Pero de lo que se trata aquí es de narrar el final de uno de esos hombres. “Todo hombre tiene su final pero esa no es la tragedia. La tragedia es que se niegue a reconocerlo”, dice Croker, en un momento determinado de la historia, cuando los tiburones —otros hombres; olviden que las mujeres existen, esto va de tipos no siempre ricos pero sí siempre poderosos, en algún sentido, que se despellejan, y que lo hacen porque deben hacerlo para sentir que no han dejado de ser ellos mismos— lo tienen rodeado. Los tiburones son los banqueros, que representan un tipo de masculinidad pasiva, pero igualmente agresiva. Hay, se diría, gradaciones de agresividad, que en la cárcel a la que va a parar uno de los personajes, Conrad (Jon Michael Hill) —un hombre negro, de buena posición— alcanza su punto más alto.

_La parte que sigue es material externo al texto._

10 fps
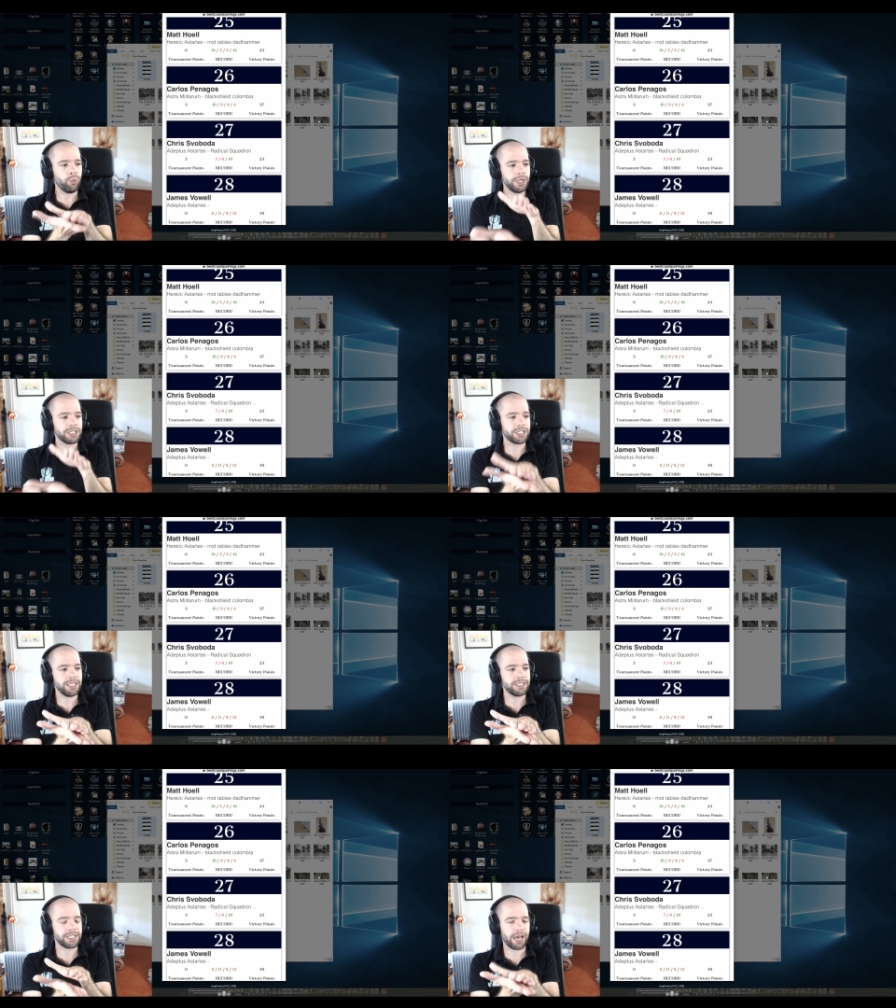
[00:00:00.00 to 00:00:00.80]
Which
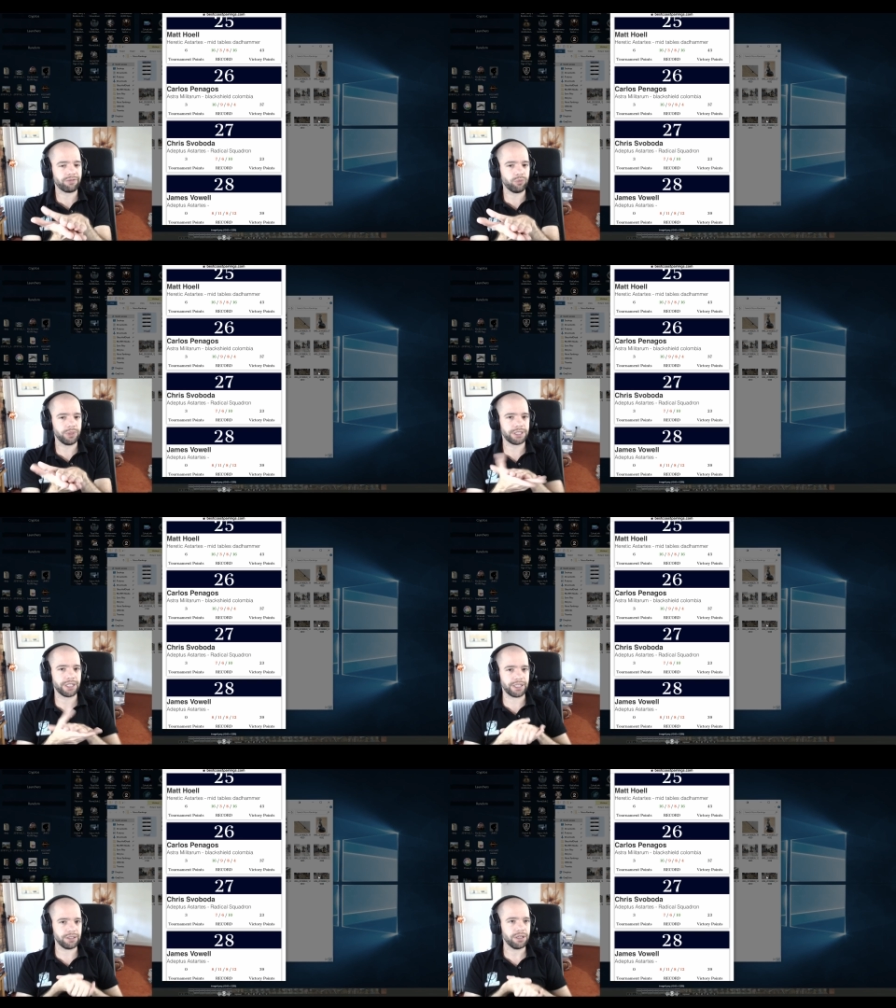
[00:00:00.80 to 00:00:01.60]
lists haven't we
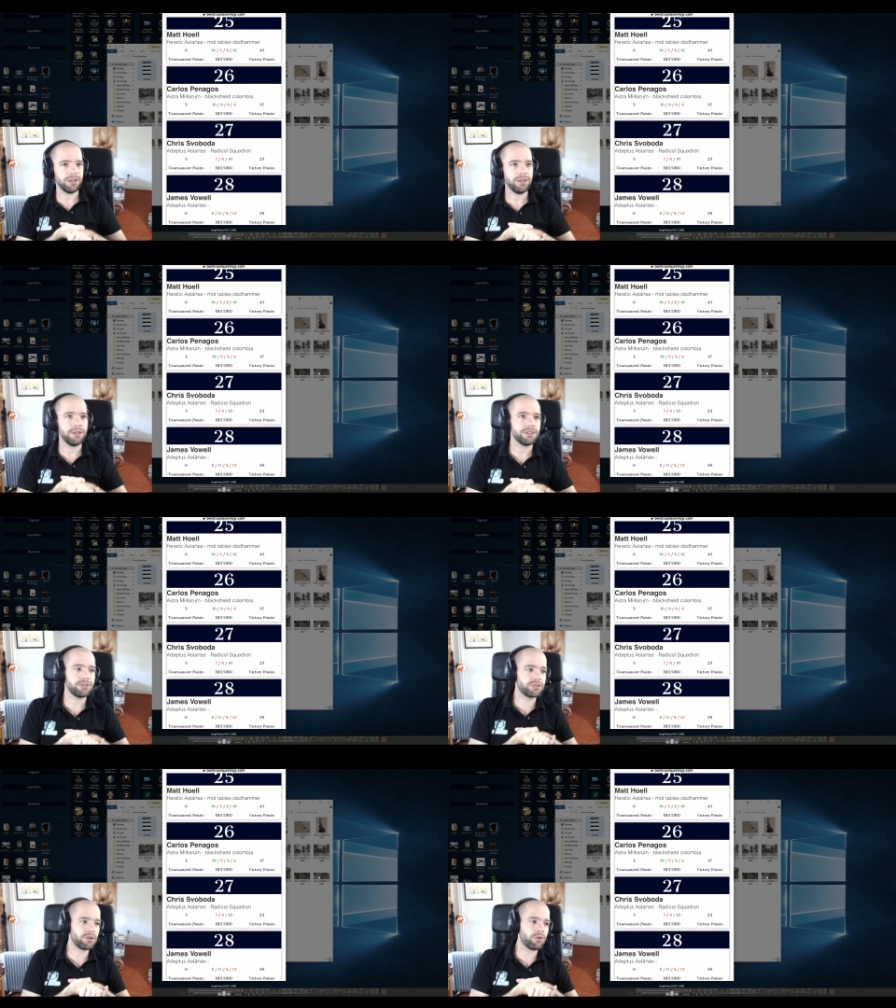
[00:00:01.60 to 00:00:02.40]
seen?
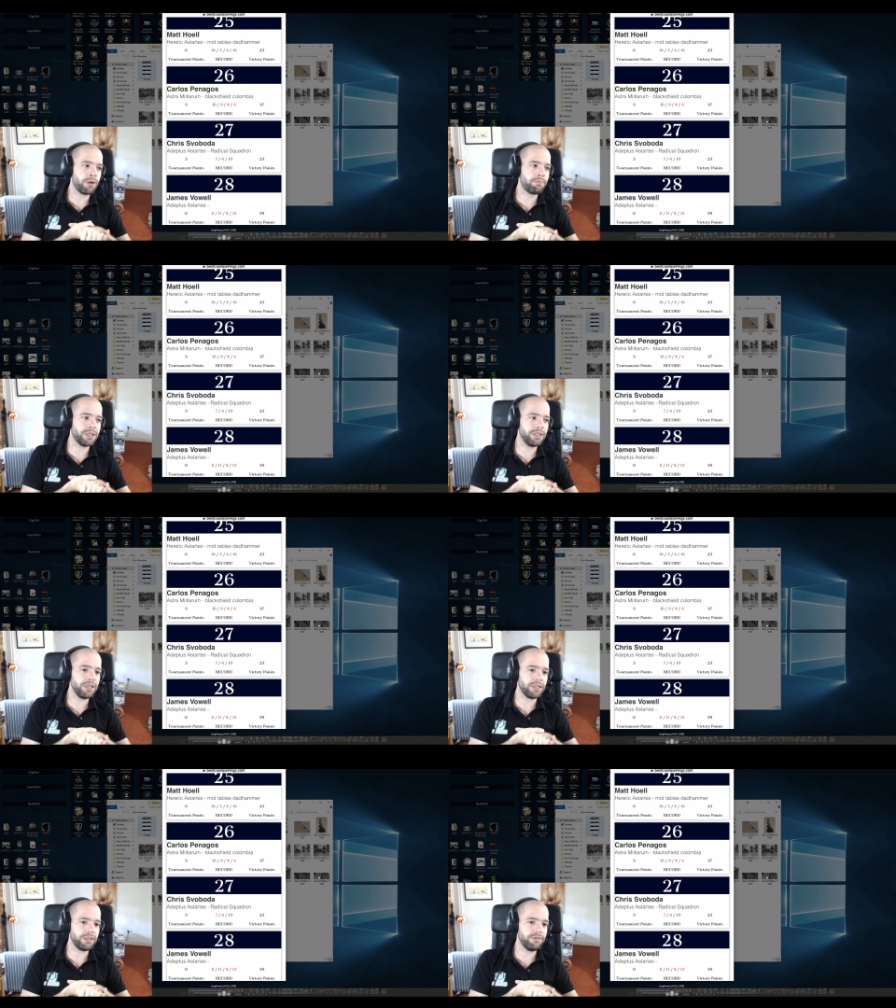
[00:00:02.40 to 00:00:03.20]
So I
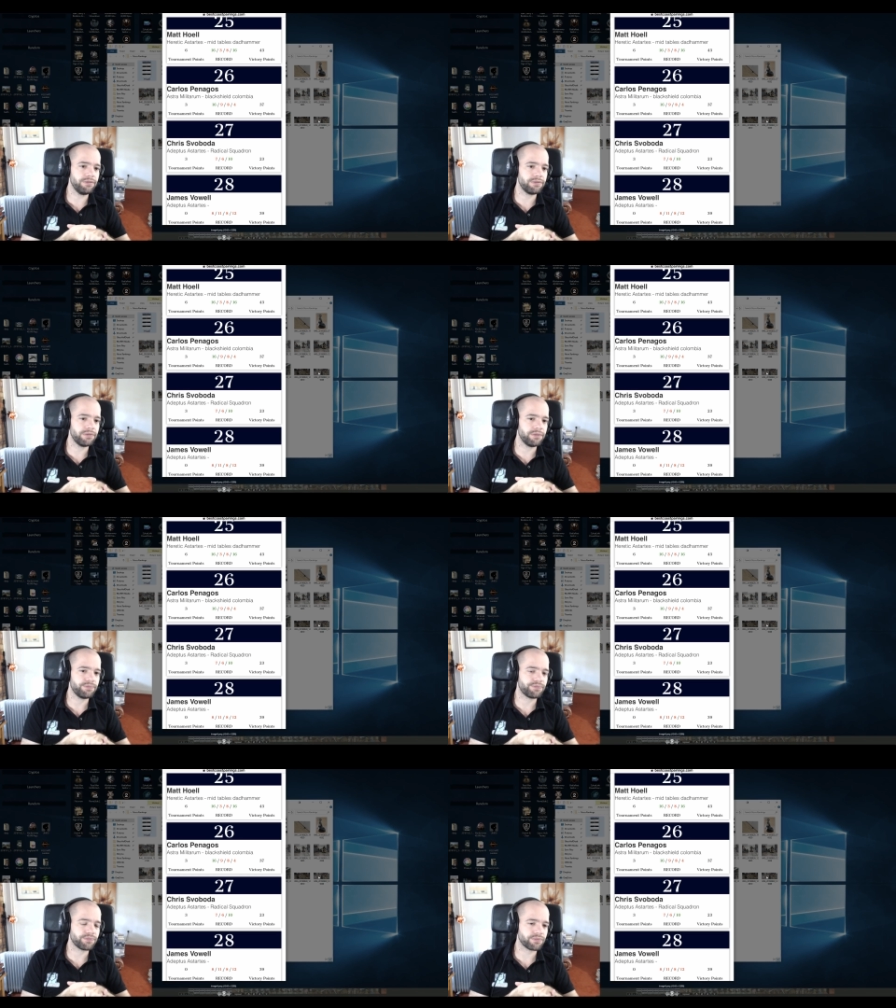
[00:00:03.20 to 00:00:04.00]
believe...
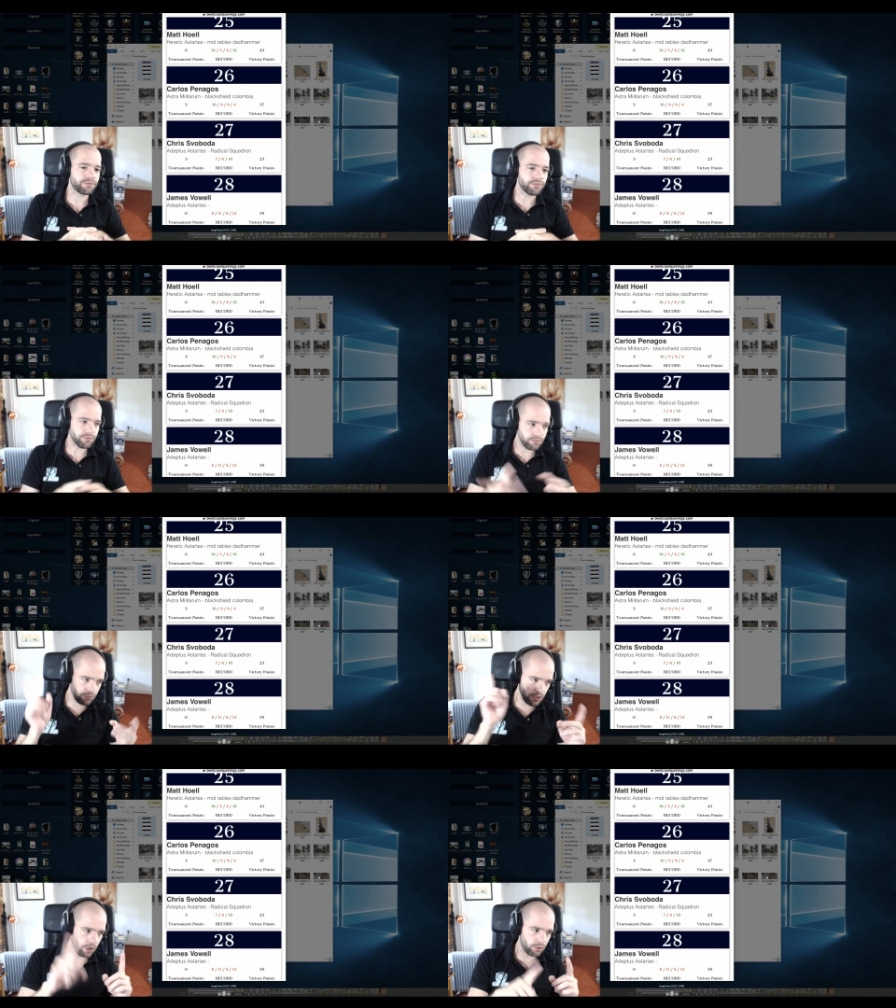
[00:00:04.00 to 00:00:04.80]

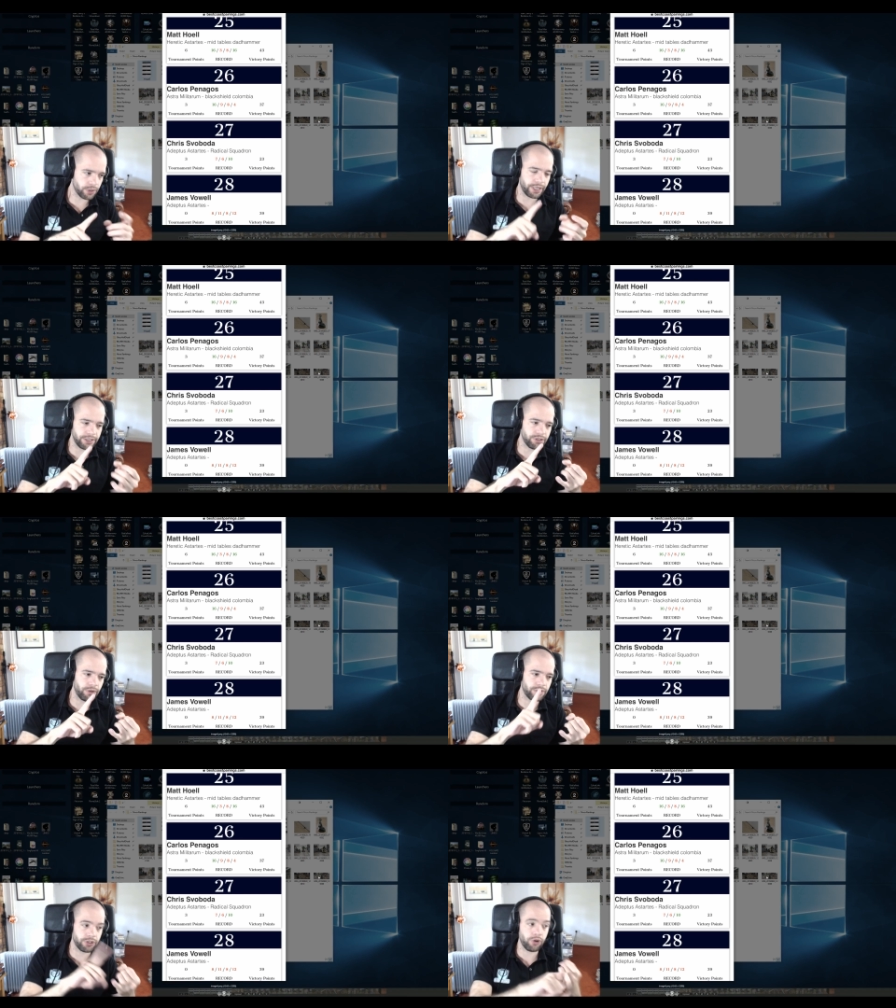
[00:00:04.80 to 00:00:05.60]
oh, okay, so
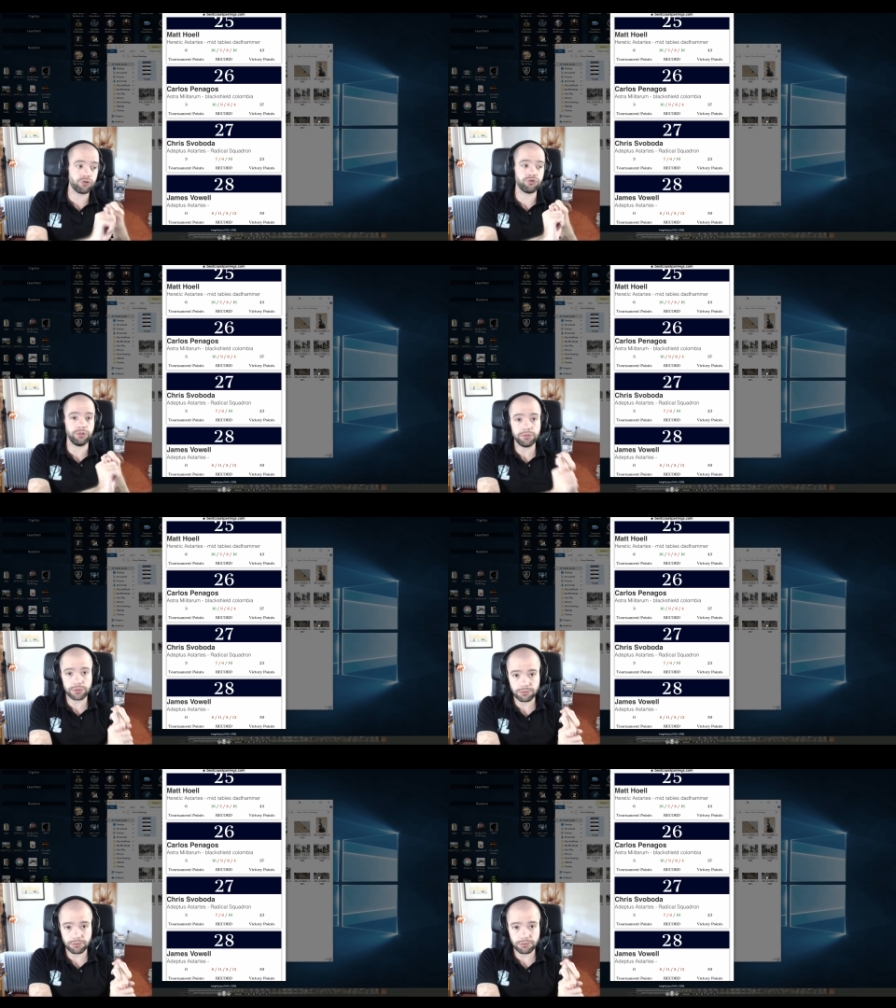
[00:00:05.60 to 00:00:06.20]
there's no Kroot.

Conrad introduce, de forma un tanto abrupta, el racismo, y la clase, pero lo hace torpemente: la suya es una especie de subtrama que crece en exceso, y trata de opacar a la historia principal, en un intento por, a la vez, rendir tributo al propio Wolfe —que incidió sabiamente en el racismo inherente a lo norteamericano, y en concreto, al hombre norteamericano, en sus historias, de existir un sexo débil, claramente, el único posible—, y ser justo, sin dejar bien claro en todo momento que la supervivencia del propio Conrad depende por completo de Croker, lo cual hace un flaco favor a la historia, y esa misma sensación de justicia. Y sin embargo, la miniserie —en la que, por cierto, brilla, y cómo, Diane Lane en el papel de exmujer de Croker, y amante de Peepgrass— logra esbozar algo parecido a una disección parcial del ego masculino, y su triste condena.